**About this exercise:**
Your answer should be an exact copy of all the entries, free of pictures.

(Dataset entries)
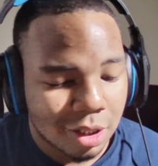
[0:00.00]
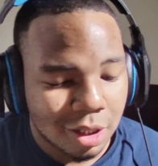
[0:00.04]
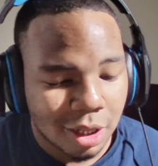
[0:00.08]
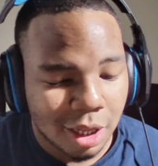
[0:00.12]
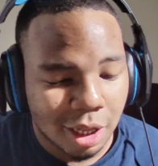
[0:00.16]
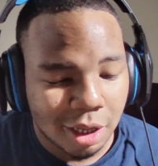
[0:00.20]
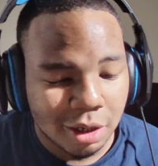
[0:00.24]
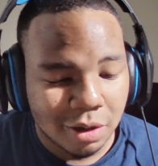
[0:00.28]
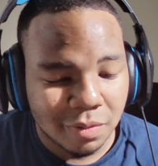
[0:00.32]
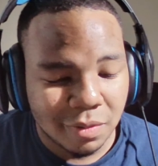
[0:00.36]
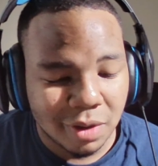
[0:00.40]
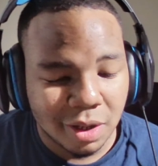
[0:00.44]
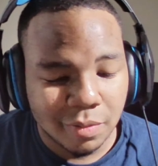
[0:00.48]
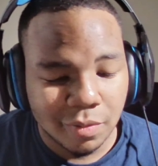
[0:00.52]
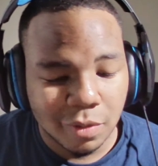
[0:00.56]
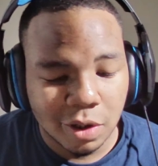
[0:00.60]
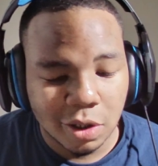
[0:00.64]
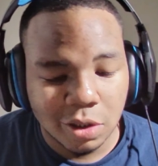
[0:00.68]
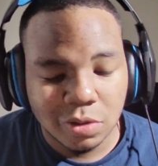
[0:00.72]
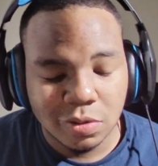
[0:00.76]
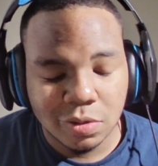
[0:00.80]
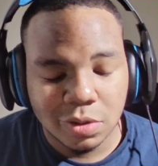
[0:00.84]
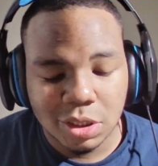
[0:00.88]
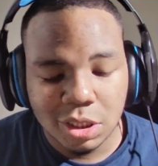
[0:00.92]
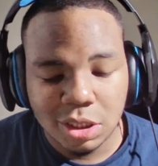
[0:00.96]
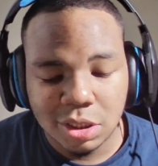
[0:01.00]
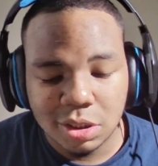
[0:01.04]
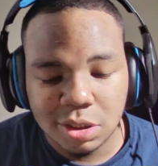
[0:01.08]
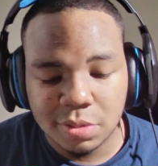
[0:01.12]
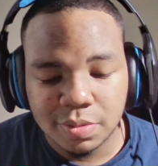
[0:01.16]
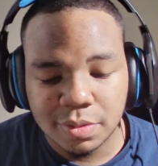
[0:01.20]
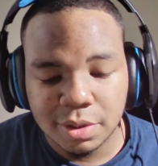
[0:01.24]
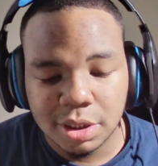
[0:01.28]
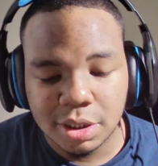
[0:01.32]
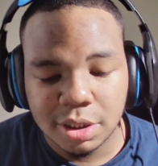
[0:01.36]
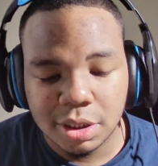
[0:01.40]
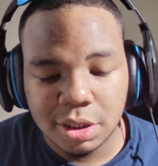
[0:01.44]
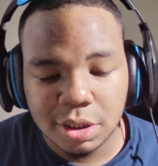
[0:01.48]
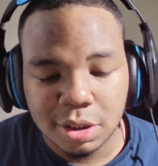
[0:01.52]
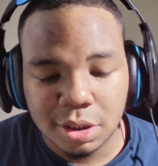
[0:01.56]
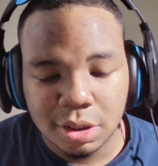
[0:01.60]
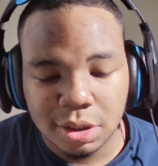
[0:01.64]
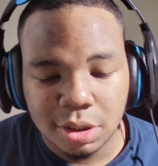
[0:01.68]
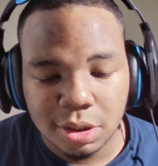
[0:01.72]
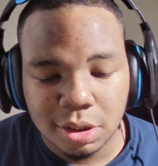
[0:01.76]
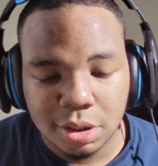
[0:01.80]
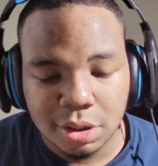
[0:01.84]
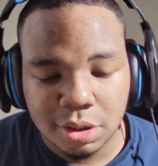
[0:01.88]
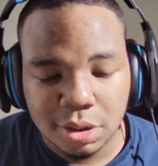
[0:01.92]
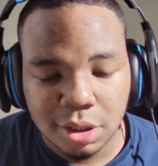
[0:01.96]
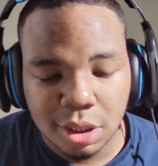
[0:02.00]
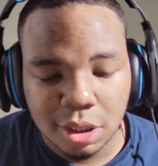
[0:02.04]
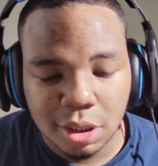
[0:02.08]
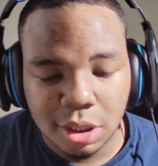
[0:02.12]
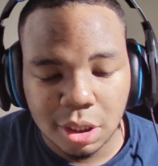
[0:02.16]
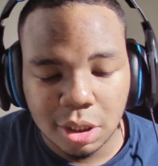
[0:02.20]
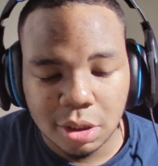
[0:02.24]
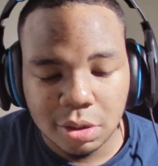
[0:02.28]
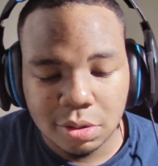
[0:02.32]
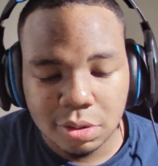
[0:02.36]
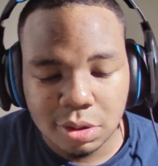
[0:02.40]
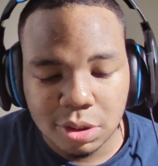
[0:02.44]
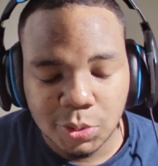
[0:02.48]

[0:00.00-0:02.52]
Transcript: I done made merch with Teespring. They not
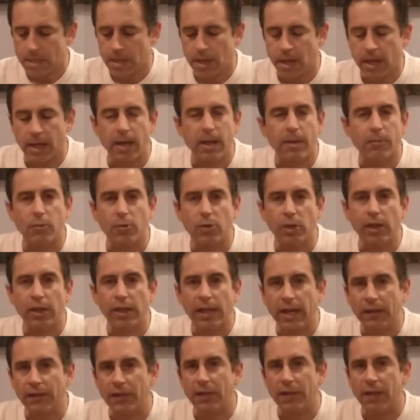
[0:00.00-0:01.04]
I'm really
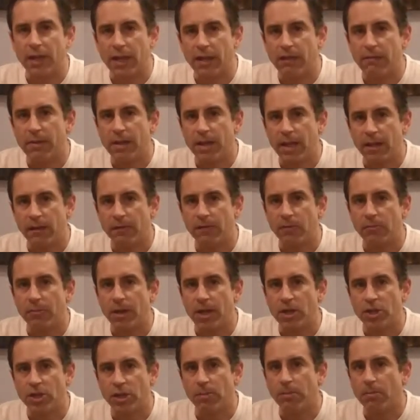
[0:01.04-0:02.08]
glad that they gave me that
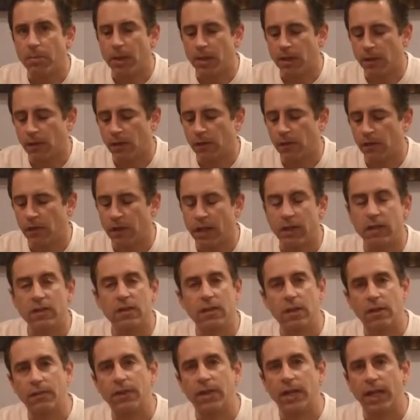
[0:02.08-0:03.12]
information, because that's
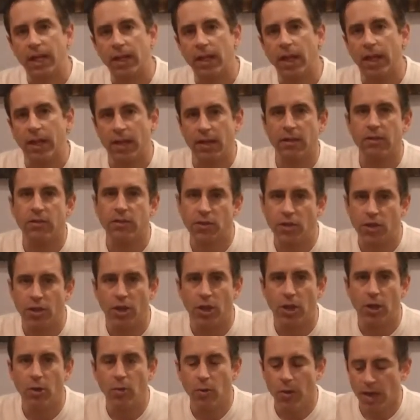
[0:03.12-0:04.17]
stuff that I like to
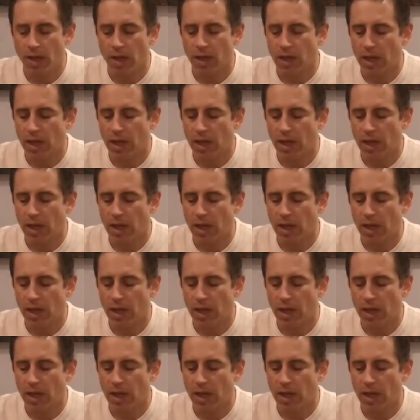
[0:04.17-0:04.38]
know.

**Exercise result:**
[0:00.00]
[0:00.04]
[0:00.08]
[0:00.12]
[0:00.16]
[0:00.20]
[0:00.24]
[0:00.28]
[0:00.32]
[0:00.36]
[0:00.40]
[0:00.44]
[0:00.48]
[0:00.52]
[0:00.56]
[0:00.60]
[0:00.64]
[0:00.68]
[0:00.72]
[0:00.76]
[0:00.80]
[0:00.84]
[0:00.88]
[0:00.92]
[0:00.96]
[0:01.00]
[0:01.04]
[0:01.08]
[0:01.12]
[0:01.16]
[0:01.20]
[0:01.24]
[0:01.28]
[0:01.32]
[0:01.36]
[0:01.40]
[0:01.44]
[0:01.48]
[0:01.52]
[0:01.56]
[0:01.60]
[0:01.64]
[0:01.68]
[0:01.72]
[0:01.76]
[0:01.80]
[0:01.84]
[0:01.88]
[0:01.92]
[0:01.96]
[0:02.00]
[0:02.04]
[0:02.08]
[0:02.12]
[0:02.16]
[0:02.20]
[0:02.24]
[0:02.28]
[0:02.32]
[0:02.36]
[0:02.40]
[0:02.44]
[0:02.48]

[0:00.00-0:02.52]
Transcript: I done made merch with Teespring. They not
[0:00.00-0:01.04]
I'm really
[0:01.04-0:02.08]
glad that they gave me that
[0:02.08-0:03.12]
information, because that's
[0:03.12-0:04.17]
stuff that I like to
[0:04.17-0:04.38]
know.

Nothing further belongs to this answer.